Actualizado hace: 15 minutos
Jipijapa
A los veintiocho días de haber muerto lo sepultan

Mientras en un equipo de música retumbaba la voz de Alci Acosta “pero vi que no vale la pena de mancharme las manos contigo, yo te quise y te quiero a la buena y del cielo vendrá tu castigo”, unas cuantas personas miraban los preparativos que se hacían para darle sepultura al cadáver de Alexander Parkhomchuk.
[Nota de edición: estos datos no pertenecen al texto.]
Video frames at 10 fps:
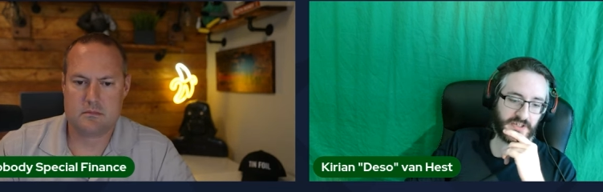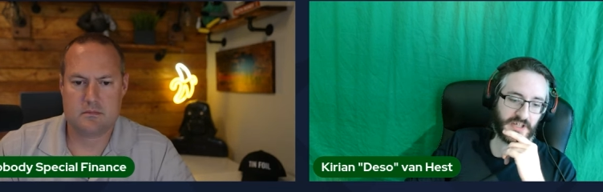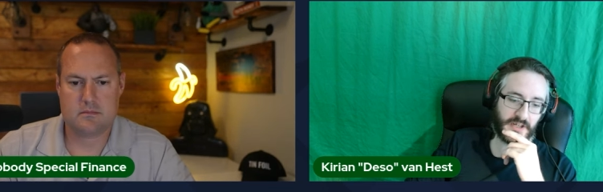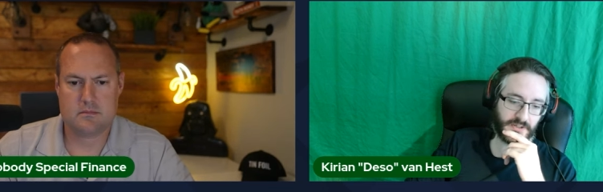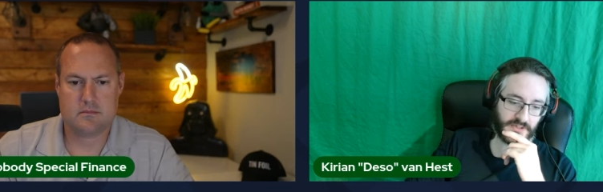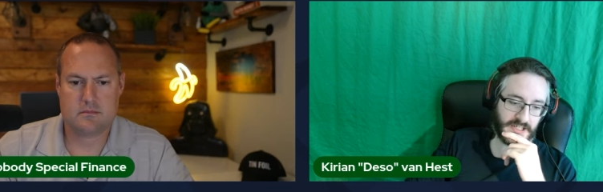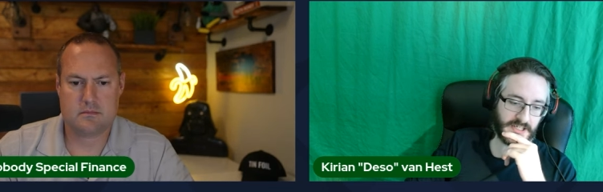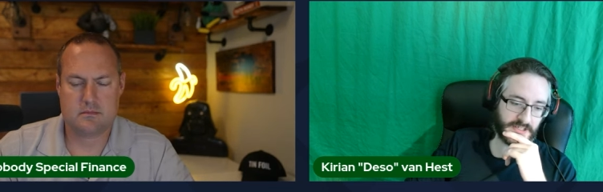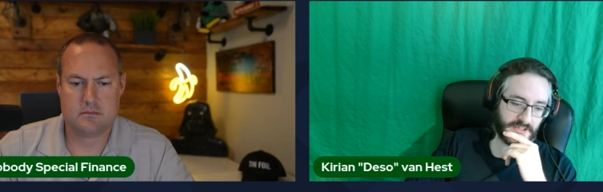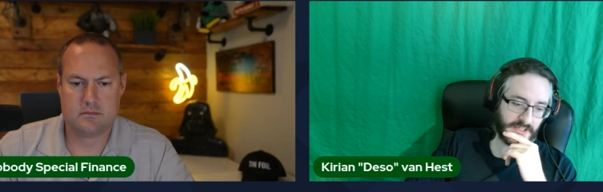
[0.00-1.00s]

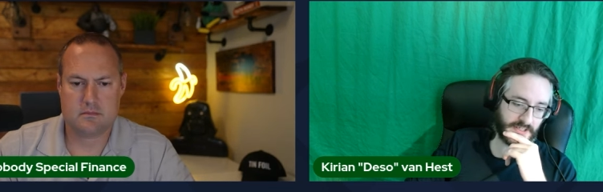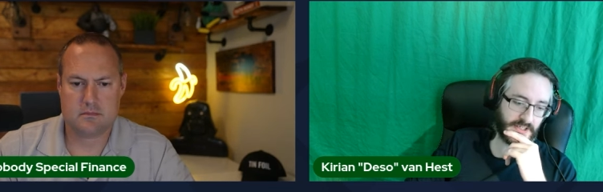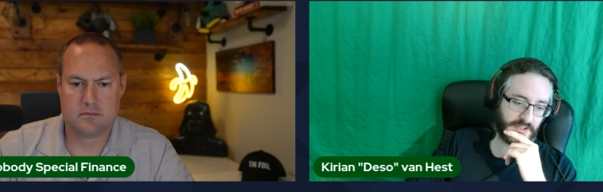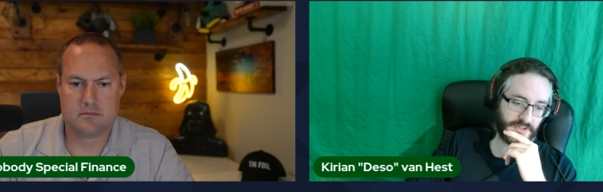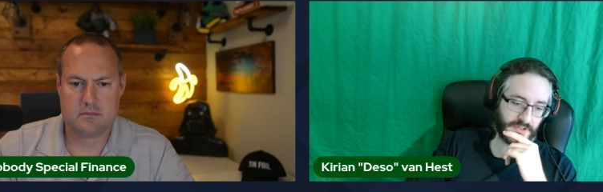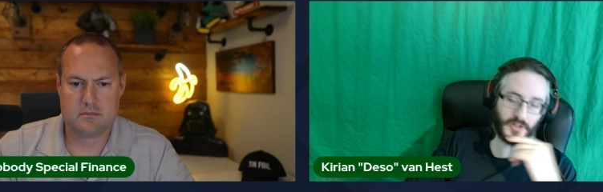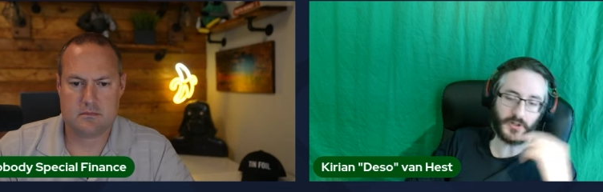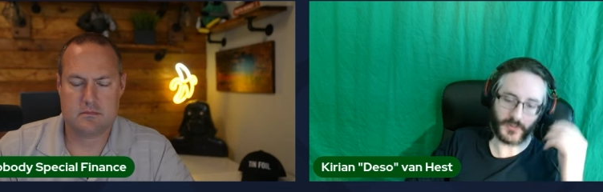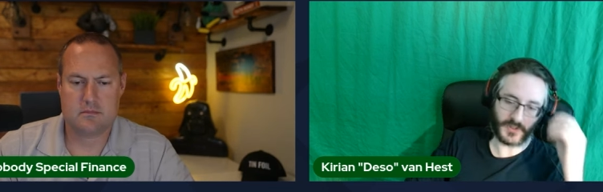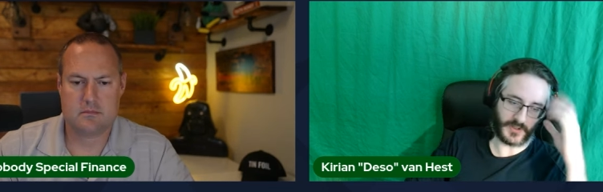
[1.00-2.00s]
Speaker 1: downgraded, and then you think,
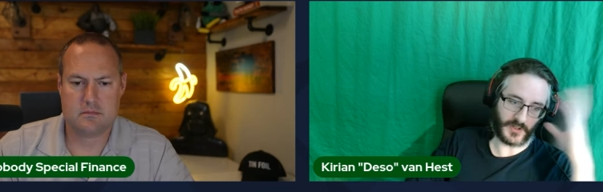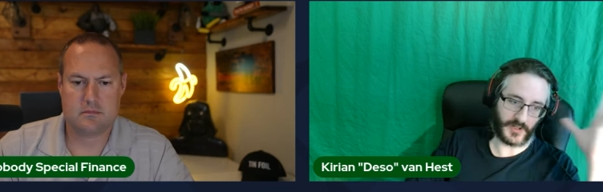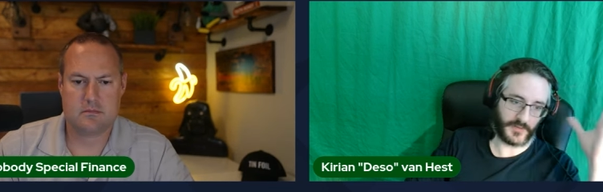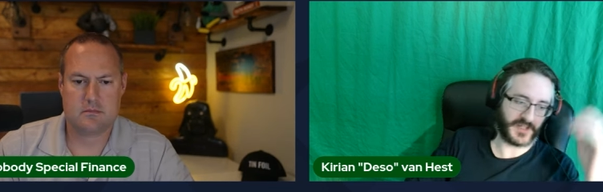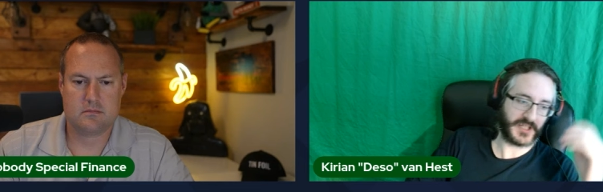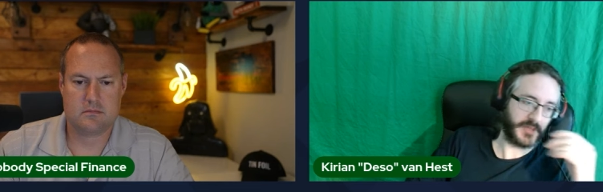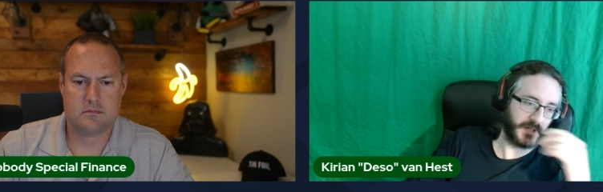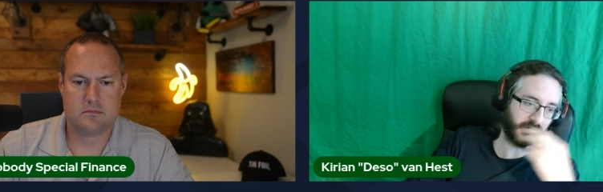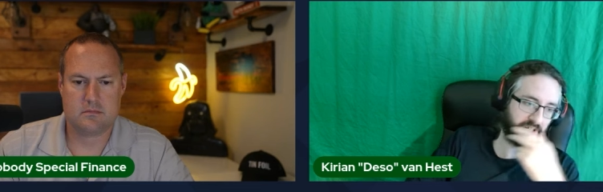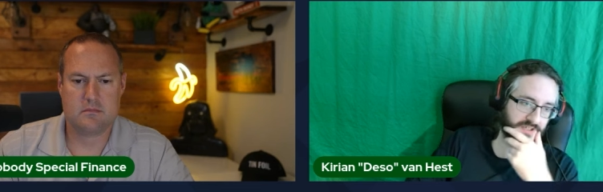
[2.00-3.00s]
oh well, all Fannie Mae
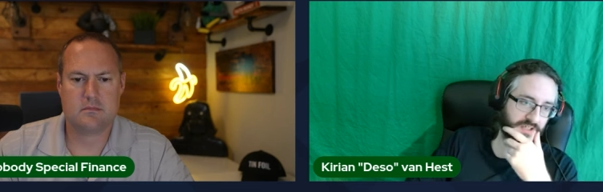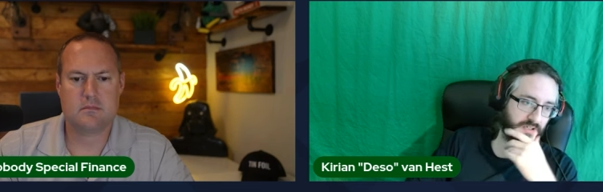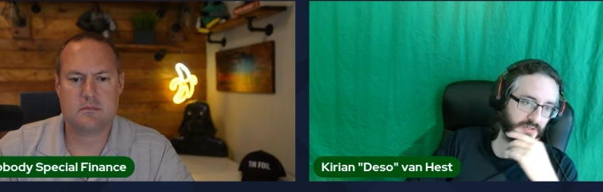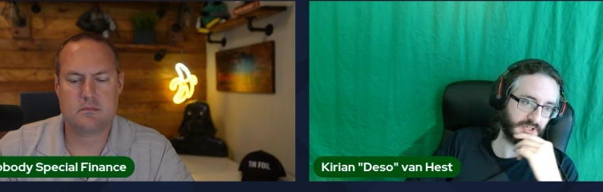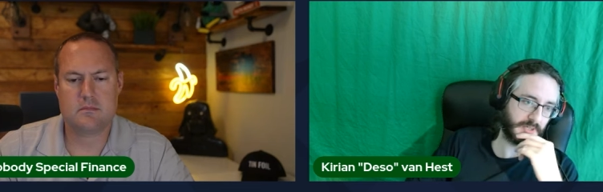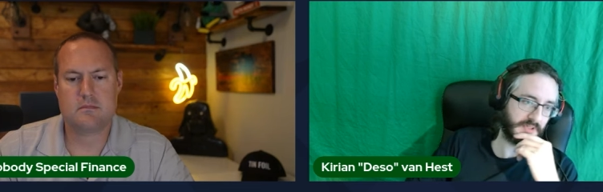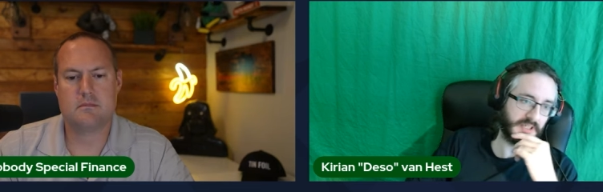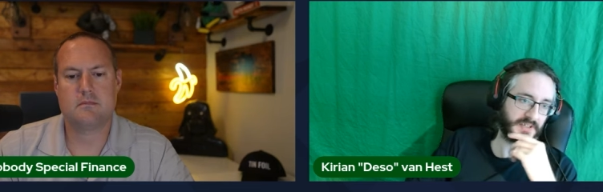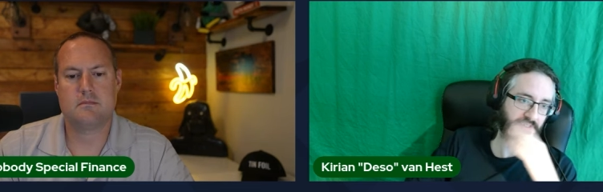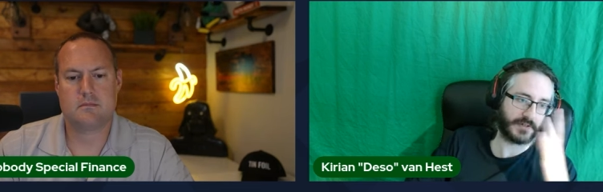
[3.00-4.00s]
bonds are now double
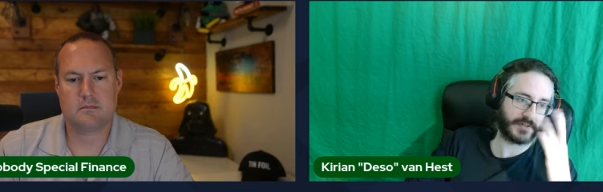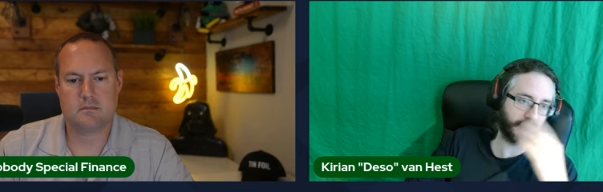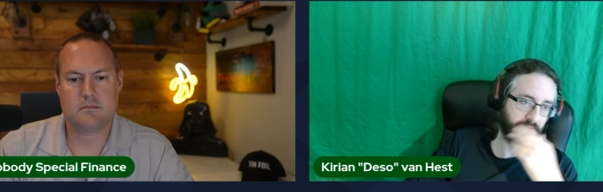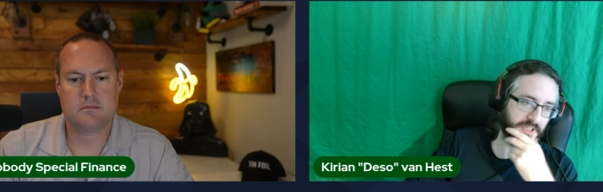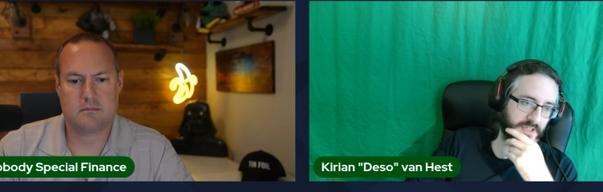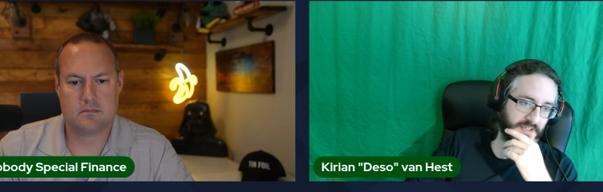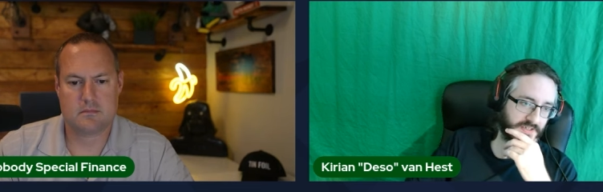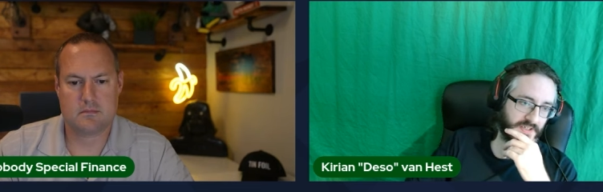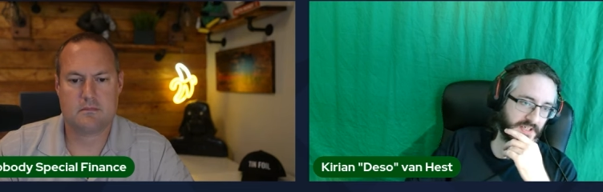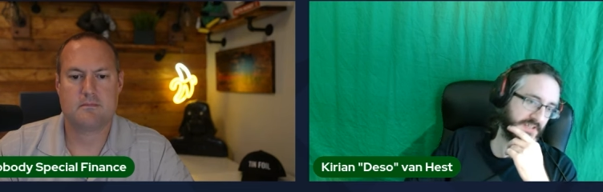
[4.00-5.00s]
A instead of triple A, and
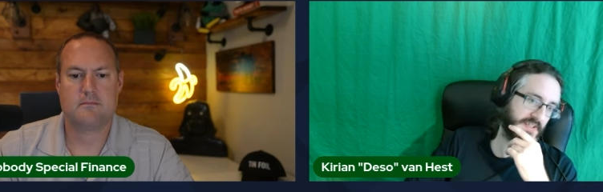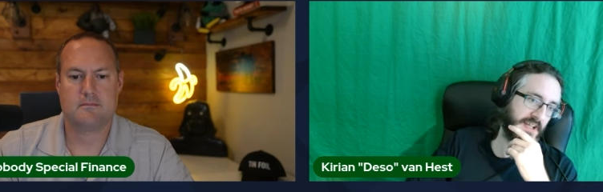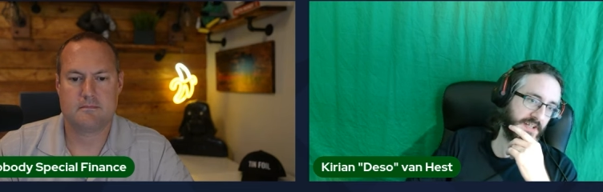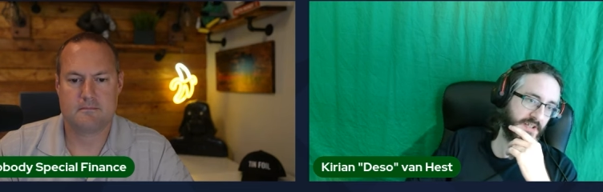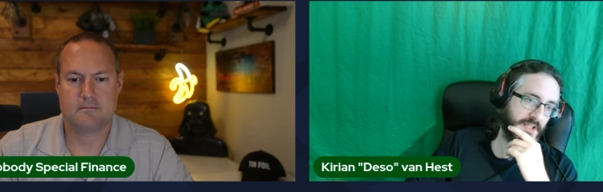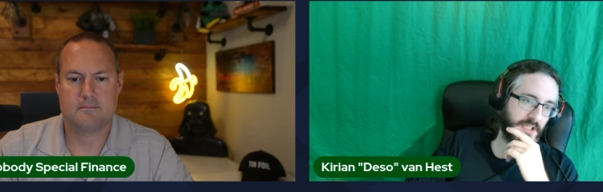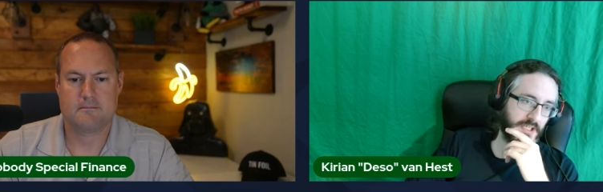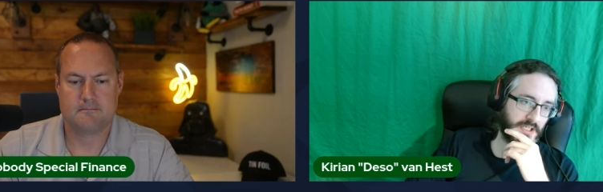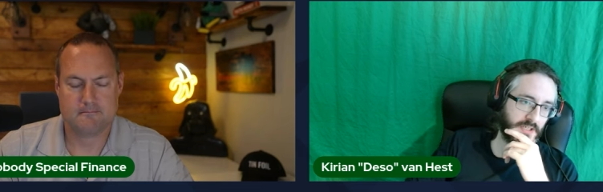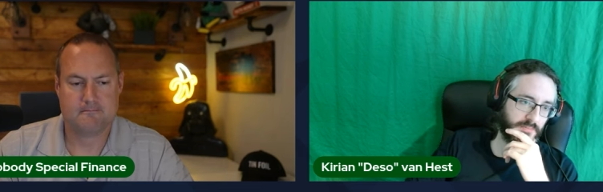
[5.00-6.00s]
that's that's that.
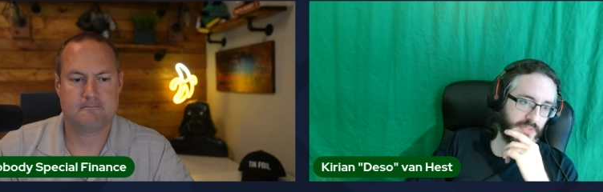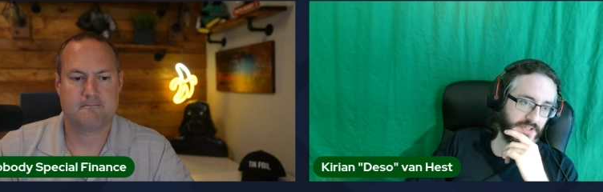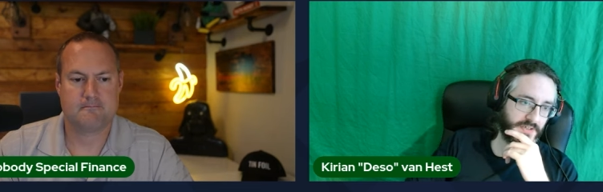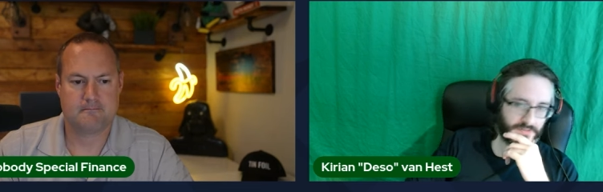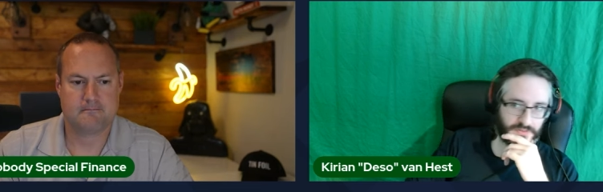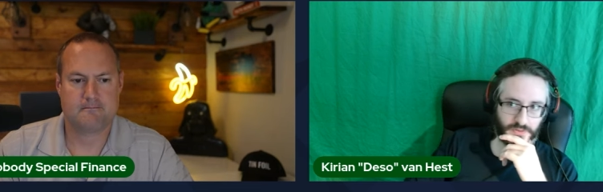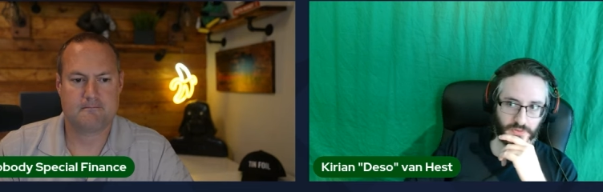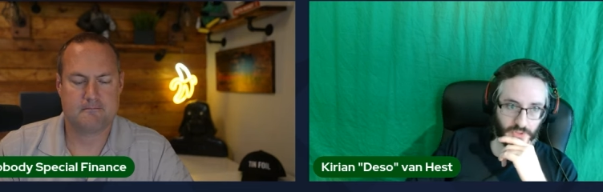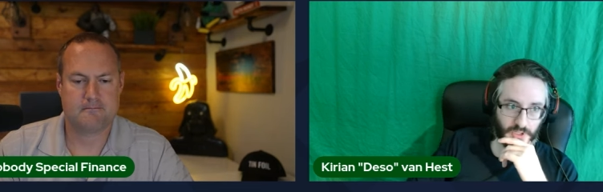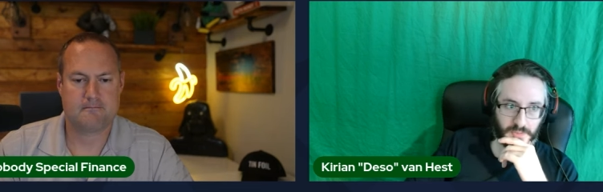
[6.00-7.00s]
But to
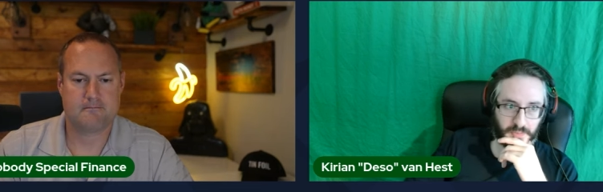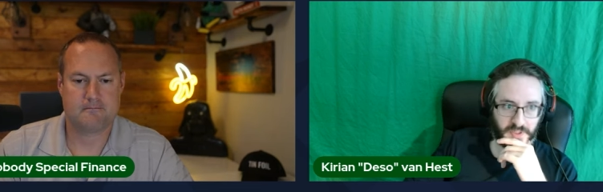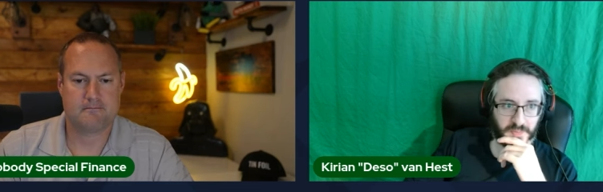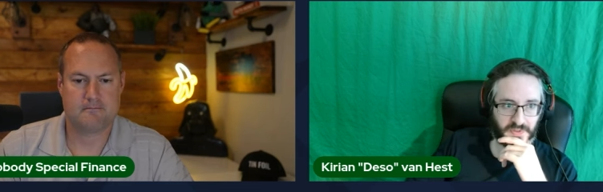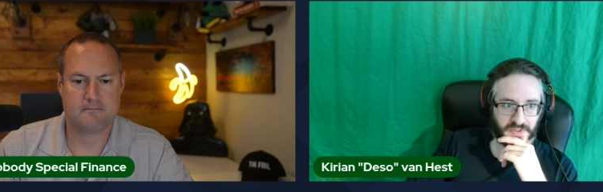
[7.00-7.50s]
normal people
Martes 13 Julio 2010 | 20:59

Parkhomchuk fue un ciudadano de nacionalidad rusa, que a la edad de 45 años, lejos de su tierra, murió en una habitación de la casa de alquiler  de departamentos La loma italiana, en el cantón Puerto López.
En la morgue
A las horas de haber sido encontrado su cadáver, fue trasladado al anfiteatro de Jipijapa para que se le realizara la autopsia, el martes 15 de junio. Las autoridades judiciales expresaron que no podía estar más de 6 días en dicho lugar, pero finalmente transcurrieron 29 días que se lo conservó en el frigorífico.
Las circunstancias que dilataron la fecha para sepultar a Parkhomchuk fueron los contactos de la Fiscalía con la Embajada rusa, y esa institución a su vez con los familiares del fallecido en Rusia, quienes les dijeron a sus compatriotas que por su pobreza no podían costear los gastos de pasajes para venir y llevar el cadáver, por lo que autorizaron a las autoridades locales para que dispusieran lo pertinente, expresó el administrador del cementerio, Alfonso Bonilla.
Es así que ayer, en medio de una fría mañana, Emilio Vera y otros empleados municipales sacaron del frigorífico el cadáver y lo colocaron en un féretro para trasladarlo al cuerpo de bóvedas de la asociación cultura y trabajo Evágora Pincay, que por gestiones de la socia de dicha entidad, Mary Macías, facilitó una tumba.
Un par de curiosos, los empleados del municipio, entre ellos el comisario municipal, Jhonny Menéndez, y varios periodistas, por el seguimiento que se le hizo a este caso, fuimos los que de alguna manera le dimos el último adiós a este varón a quien nunca antes habíamos conocido.
Como los temas de Alci Acosta seguían sonando, Alfonso Bonilla explicó que la había puesto para despedir con música al ruso. “… y el triunfo mío será verte llorar gota a gota”, sonaba en la radiograbadora. En ese instante uno de los presentes recordó aquella expresión popular de que se sabe donde se nace, pero no donde se muere, y en este caso se le añadió que tampoco donde quedaría sepultado.